Sunday, July 24, 2011

My Gear

This is on the 100 f/2 at 4.0.  Notice the sense of depth and clarity.  


Bodies:
Canon 50D
This camera is fast.  It has a high fps.  It provides excellent IQ, even at ISO 1500.  It is sturdy and heavy.  It feels professional in the hands.  The controls are responsive and the capabilities are extensive.  It is really the last of its kind.  In retrospect, I would have probably been just as happy with a 40D, but at the time, the prices were about the same.  Besides, the better LCD made it worth it.  After the 50D, Canon made the 7D, which IMHO was overkill.  I didn't need anything to shoot that fast, and I didn't need video.  Then, they made the 60D which was not really a professional camera.  Plastic body.  However, the articulated screen does allow for some new and different angles (on the ground, overhead).

Canon 5D - Gripped
Full frame.  You can't beat it.  The real-estate you get from an image is huge.  You can get a narrower DOF from a wide aperture.  Plus the lower interference the larger pixel provides gives it a nice image.  Holding it feels a lot like the 50D.  The shutter button has a weird "soft-touch" interface that doesn't click though.  The grip makes shooting vertically much more accurate and comfortable.
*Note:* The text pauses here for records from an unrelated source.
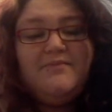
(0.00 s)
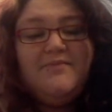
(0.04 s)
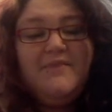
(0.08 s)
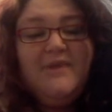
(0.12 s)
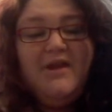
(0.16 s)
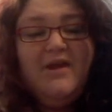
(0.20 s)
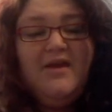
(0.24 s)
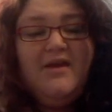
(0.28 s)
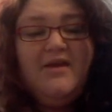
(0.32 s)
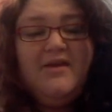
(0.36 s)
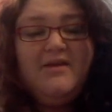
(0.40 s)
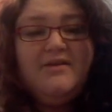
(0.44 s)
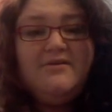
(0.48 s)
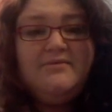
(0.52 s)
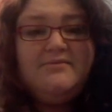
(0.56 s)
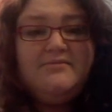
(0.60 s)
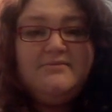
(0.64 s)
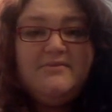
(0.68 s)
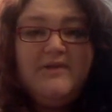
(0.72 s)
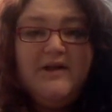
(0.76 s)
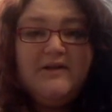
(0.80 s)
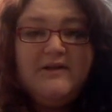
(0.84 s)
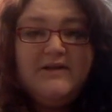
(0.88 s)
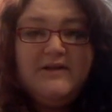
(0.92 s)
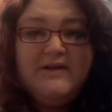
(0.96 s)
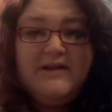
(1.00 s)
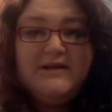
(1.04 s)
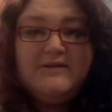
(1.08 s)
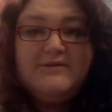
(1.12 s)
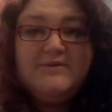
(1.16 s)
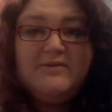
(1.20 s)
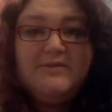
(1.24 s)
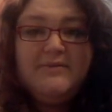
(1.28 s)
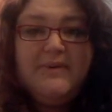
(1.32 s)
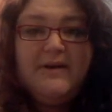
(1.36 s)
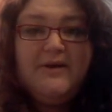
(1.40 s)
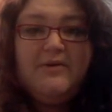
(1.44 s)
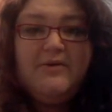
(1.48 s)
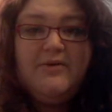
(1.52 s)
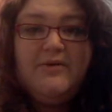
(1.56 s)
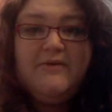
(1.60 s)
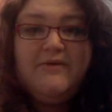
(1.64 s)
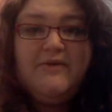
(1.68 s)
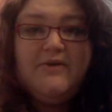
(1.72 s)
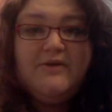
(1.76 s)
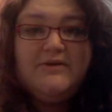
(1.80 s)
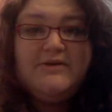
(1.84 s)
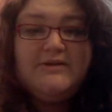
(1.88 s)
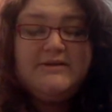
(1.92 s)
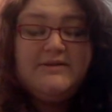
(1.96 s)
Yeah, I think that's about all I've
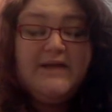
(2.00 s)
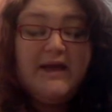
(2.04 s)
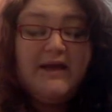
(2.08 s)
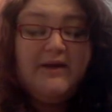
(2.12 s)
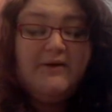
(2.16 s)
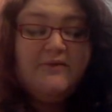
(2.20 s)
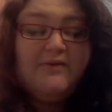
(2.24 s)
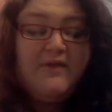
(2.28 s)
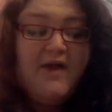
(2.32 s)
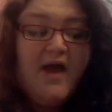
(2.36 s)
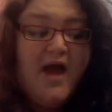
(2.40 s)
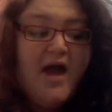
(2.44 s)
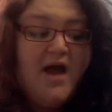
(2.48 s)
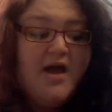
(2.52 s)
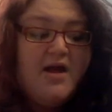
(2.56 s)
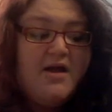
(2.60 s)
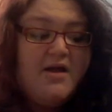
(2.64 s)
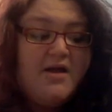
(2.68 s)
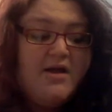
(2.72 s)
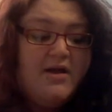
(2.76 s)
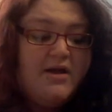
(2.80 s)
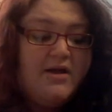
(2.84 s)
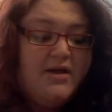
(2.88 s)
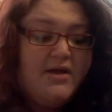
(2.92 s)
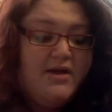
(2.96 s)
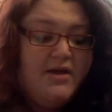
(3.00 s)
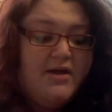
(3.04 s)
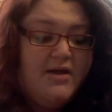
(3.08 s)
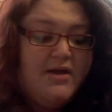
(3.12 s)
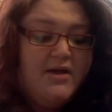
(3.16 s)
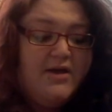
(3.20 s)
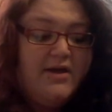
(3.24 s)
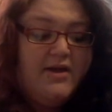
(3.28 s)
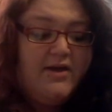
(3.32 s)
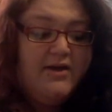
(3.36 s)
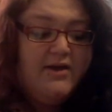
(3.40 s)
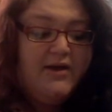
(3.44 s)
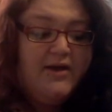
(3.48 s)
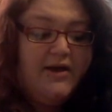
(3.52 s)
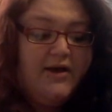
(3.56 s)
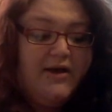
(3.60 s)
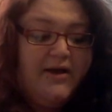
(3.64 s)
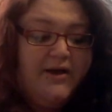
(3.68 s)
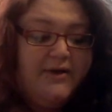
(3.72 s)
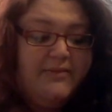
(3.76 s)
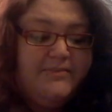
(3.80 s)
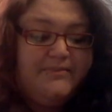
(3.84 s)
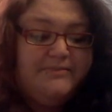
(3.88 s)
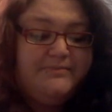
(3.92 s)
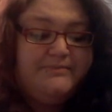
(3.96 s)
got to say on
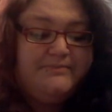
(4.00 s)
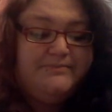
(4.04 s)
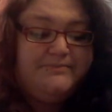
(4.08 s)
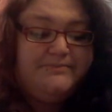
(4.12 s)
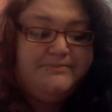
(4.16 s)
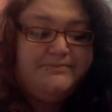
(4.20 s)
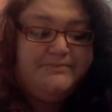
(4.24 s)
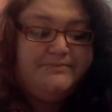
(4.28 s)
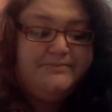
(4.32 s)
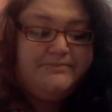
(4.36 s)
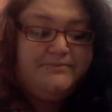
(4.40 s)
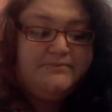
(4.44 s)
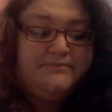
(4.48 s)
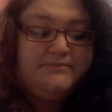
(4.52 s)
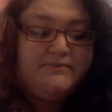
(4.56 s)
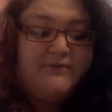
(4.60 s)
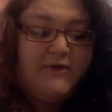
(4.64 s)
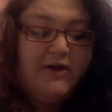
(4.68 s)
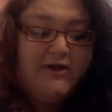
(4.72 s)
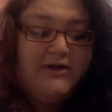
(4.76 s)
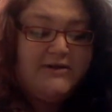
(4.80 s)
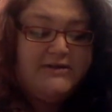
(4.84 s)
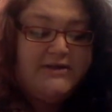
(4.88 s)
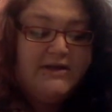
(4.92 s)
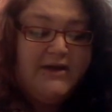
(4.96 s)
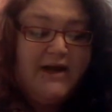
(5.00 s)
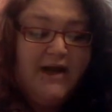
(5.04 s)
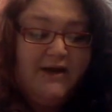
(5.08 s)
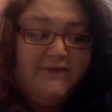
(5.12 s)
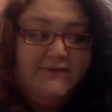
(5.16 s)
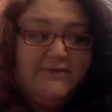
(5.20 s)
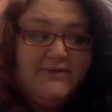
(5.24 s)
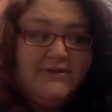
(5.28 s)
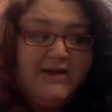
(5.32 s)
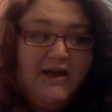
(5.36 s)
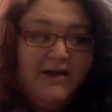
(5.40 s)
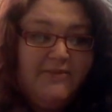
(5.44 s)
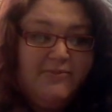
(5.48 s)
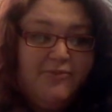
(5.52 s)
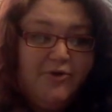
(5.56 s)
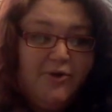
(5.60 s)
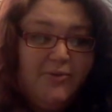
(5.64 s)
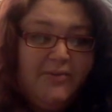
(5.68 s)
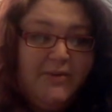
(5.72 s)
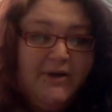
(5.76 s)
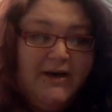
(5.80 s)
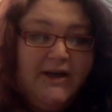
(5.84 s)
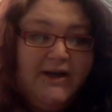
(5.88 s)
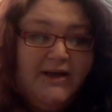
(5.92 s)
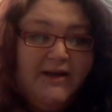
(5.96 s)
that. Like I said, I haven't slept
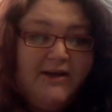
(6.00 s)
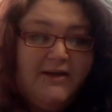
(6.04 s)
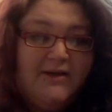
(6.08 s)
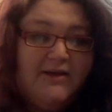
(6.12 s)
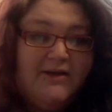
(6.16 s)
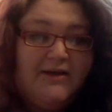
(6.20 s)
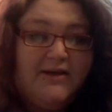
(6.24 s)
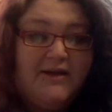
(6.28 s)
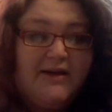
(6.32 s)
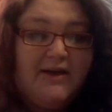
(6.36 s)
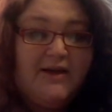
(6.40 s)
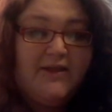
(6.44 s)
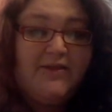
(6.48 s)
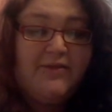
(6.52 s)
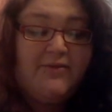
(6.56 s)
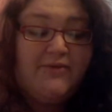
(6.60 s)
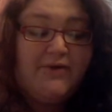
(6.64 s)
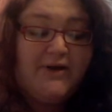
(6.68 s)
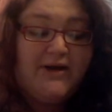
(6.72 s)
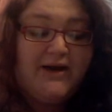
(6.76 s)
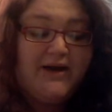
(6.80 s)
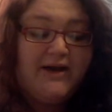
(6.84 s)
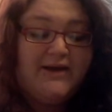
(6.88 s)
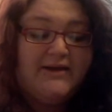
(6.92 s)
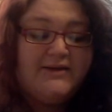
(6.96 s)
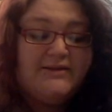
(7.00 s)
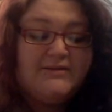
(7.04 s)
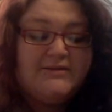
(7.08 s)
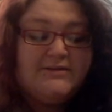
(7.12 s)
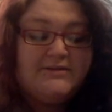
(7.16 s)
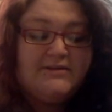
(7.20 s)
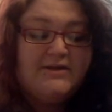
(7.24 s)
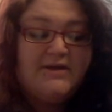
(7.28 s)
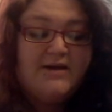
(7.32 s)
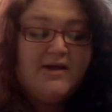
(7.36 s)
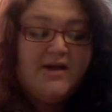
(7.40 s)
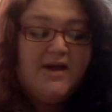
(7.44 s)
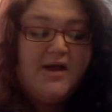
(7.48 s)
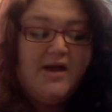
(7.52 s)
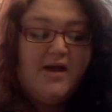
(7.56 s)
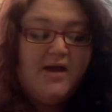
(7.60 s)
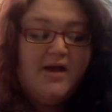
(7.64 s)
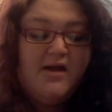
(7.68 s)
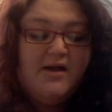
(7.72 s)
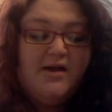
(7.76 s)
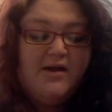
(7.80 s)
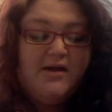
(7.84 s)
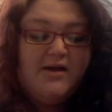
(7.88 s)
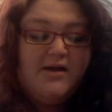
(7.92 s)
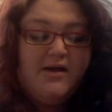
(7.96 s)
properly in 3 days.
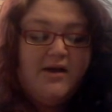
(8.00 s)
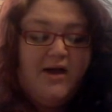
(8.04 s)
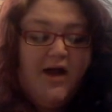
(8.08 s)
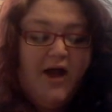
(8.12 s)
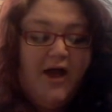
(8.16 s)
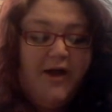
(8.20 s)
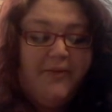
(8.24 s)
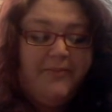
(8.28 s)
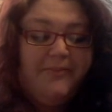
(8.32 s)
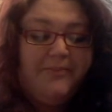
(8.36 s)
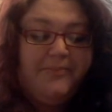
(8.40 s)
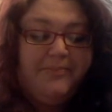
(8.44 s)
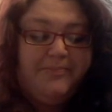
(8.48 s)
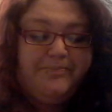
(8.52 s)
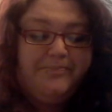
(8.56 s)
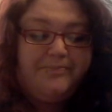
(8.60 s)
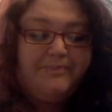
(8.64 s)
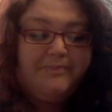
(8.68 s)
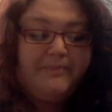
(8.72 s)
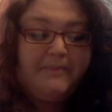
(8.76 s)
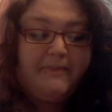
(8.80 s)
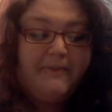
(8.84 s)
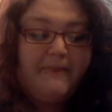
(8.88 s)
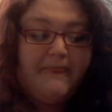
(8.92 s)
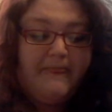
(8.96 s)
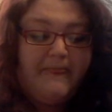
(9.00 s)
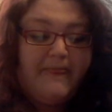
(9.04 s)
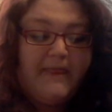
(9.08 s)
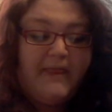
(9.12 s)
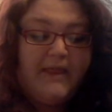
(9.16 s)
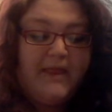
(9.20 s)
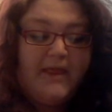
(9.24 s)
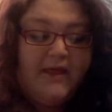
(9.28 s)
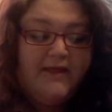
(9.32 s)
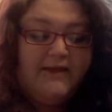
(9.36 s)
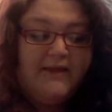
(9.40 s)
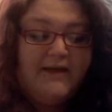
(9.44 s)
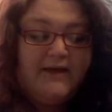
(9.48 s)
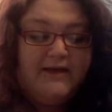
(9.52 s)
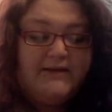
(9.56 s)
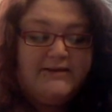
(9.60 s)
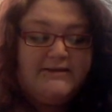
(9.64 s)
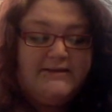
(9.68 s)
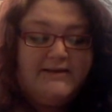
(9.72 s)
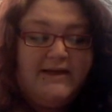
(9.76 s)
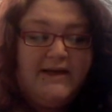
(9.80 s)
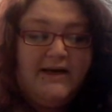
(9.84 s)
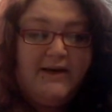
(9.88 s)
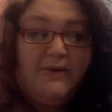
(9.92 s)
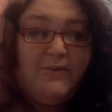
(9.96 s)
I think
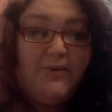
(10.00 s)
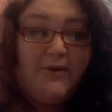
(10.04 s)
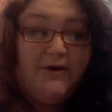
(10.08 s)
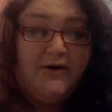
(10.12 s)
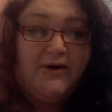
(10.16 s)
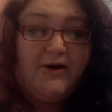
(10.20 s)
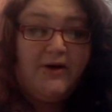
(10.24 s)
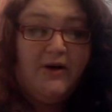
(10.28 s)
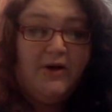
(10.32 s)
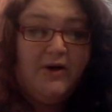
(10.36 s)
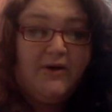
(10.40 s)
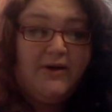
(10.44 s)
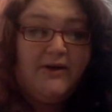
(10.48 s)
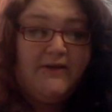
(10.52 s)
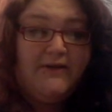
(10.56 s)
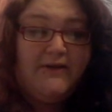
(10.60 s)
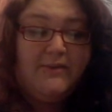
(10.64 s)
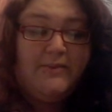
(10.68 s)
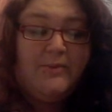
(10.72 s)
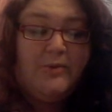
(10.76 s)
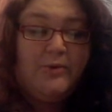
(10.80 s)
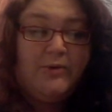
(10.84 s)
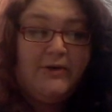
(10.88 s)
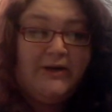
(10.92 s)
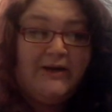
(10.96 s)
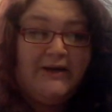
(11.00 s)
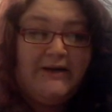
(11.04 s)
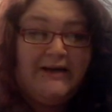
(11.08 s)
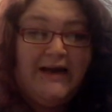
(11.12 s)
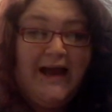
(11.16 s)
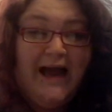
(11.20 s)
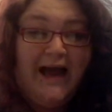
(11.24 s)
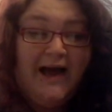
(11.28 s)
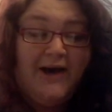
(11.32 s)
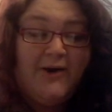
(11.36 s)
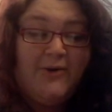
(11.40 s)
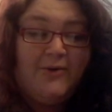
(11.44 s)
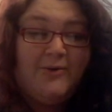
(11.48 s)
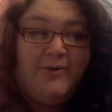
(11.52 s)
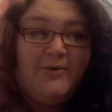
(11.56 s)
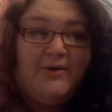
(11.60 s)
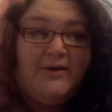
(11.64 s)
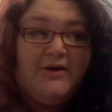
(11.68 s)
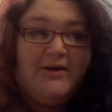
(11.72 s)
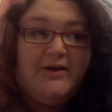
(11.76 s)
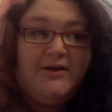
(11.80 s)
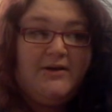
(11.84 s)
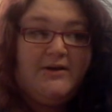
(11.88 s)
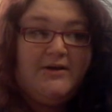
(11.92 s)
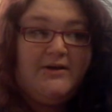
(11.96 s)
it's nearly 1 o'clock in the morning now,
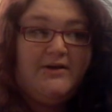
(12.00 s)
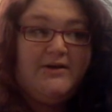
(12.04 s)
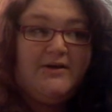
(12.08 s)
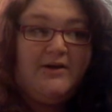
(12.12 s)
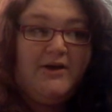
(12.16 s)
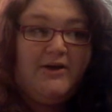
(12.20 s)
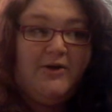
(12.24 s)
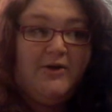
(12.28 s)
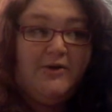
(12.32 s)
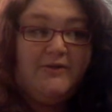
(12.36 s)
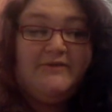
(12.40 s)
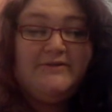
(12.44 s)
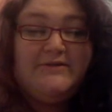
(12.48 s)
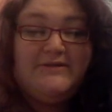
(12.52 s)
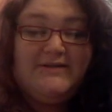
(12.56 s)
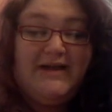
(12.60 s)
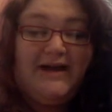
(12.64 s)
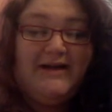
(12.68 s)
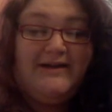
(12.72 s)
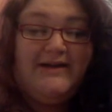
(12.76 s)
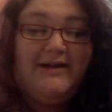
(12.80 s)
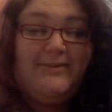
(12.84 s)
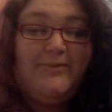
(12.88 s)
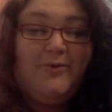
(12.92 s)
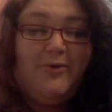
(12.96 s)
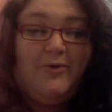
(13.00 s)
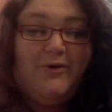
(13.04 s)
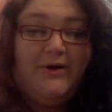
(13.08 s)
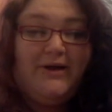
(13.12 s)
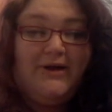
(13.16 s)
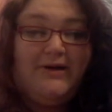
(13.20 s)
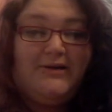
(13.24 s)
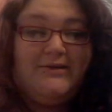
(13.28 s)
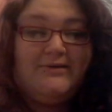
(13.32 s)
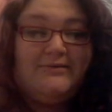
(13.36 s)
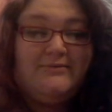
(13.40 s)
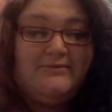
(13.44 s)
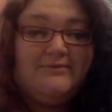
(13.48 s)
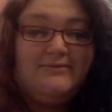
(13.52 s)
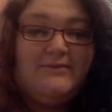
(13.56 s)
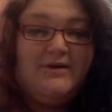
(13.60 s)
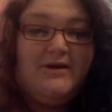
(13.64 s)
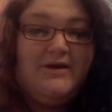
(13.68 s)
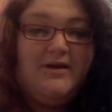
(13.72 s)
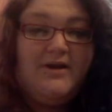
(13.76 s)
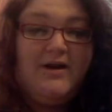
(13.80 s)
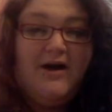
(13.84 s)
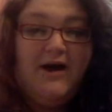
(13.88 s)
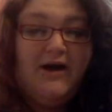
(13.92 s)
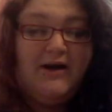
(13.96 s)
of Saturday morning.
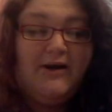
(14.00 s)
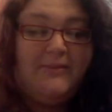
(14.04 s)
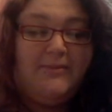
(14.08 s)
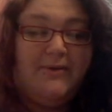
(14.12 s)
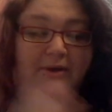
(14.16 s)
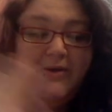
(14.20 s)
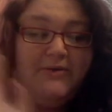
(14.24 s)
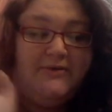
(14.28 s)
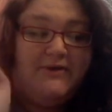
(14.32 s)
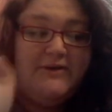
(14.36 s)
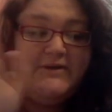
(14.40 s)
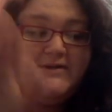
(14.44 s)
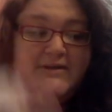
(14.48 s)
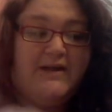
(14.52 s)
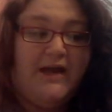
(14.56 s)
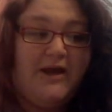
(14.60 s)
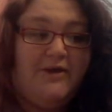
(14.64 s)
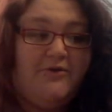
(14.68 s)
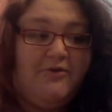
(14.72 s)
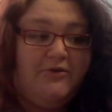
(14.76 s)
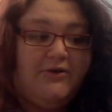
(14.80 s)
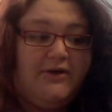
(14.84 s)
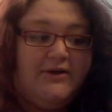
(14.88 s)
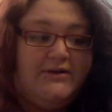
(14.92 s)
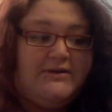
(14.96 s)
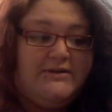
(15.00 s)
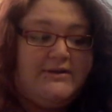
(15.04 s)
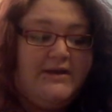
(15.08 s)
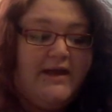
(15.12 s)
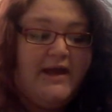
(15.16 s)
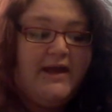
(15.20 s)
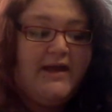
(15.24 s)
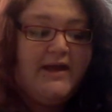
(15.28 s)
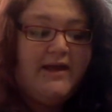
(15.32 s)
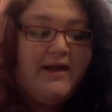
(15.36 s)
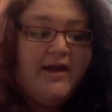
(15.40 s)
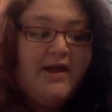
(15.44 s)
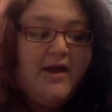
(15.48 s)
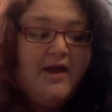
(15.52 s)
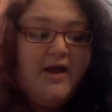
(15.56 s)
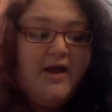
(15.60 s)
I'll upload this later on in today.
Same lens, but wide open.  See how it isolates the subject.  


Lenses
Canon 24-70 f/2.8L
Everyone will tell you, this is the workhorse.  If you only want one lens, this is the one to get.  24 is wide enough on the crop-sensor to get two full figures at close quarters.  70 is tight enough on the FF sensor to do some decent framing from a distance.  2.8 is fast and gives pretty good isolation of subject from background, but it won't really make a portrait pop.

Canon 100 f/2.0
This is a beautiful and under-appreciated lens.  It takes amazing portraits.  On a crop-sensor, it works like a long lens.  Remember, it is right in the 70-200 range.  f/2 really isolates a subject from the background.  The lens is small and light.  It is easy to control, and it focuses fast.

Canon 50 f/1.4
50 mm is the standard "normal" view.  It's neither telephoto nor wide angle.  What you see is what you get.  And since the manufacturer doesn't need to go to the trouble of magnifying or compressing the image, the lens can be inexpensive, small, lightweight, and provide a huge aperture.  Few lenses at this price offer this image quality.  It looks like the 100, but it's a little smaller.  Also, it doesn't have the Ring USM motor, so it doesn't focus as quickly or silently.  And it has a peculiar habit of focusing past the mark, then backing up.

Flashes
Metz Mecablitz 50 AF-1
AKA "the Spaceship."  It's a fairly large flash with what looks and feels like an indestructible housing.  Packed with features including High Speed Sync and 2nd curtain sync.  It provides great coverage and great light color.  Similar to the Canon 430, but a little cheaper.  I actually need to get a second one of these.

Sunpak PZ42X
It's a decent flash.  It does what it is supposed to do.  It provides strong output, and it's reasonably consistent.  It's lightweight and feels a little cheap.  It has an auto-sleep function that makes it turn off after 10-min, and the remote trigger won't wake it up again.  You have to flip it off and on by hand.  The power switch is a slider switch, and that's pretty useful for when I want to do a shot without flash, because I can turn it off quickly and easily.

Trigger
Yongnuo RF-603
This is a neat little device that acts as a a remote trigger for the flash, or it can act as a wireless shutter trigger. It will not communicate TLL info, but it does the job.  The TX goes in the camera's hotshoe, or syncs with the PC port.  The RX has a hotshoe, and it can also sync with a flash's PC port (if the flash has one).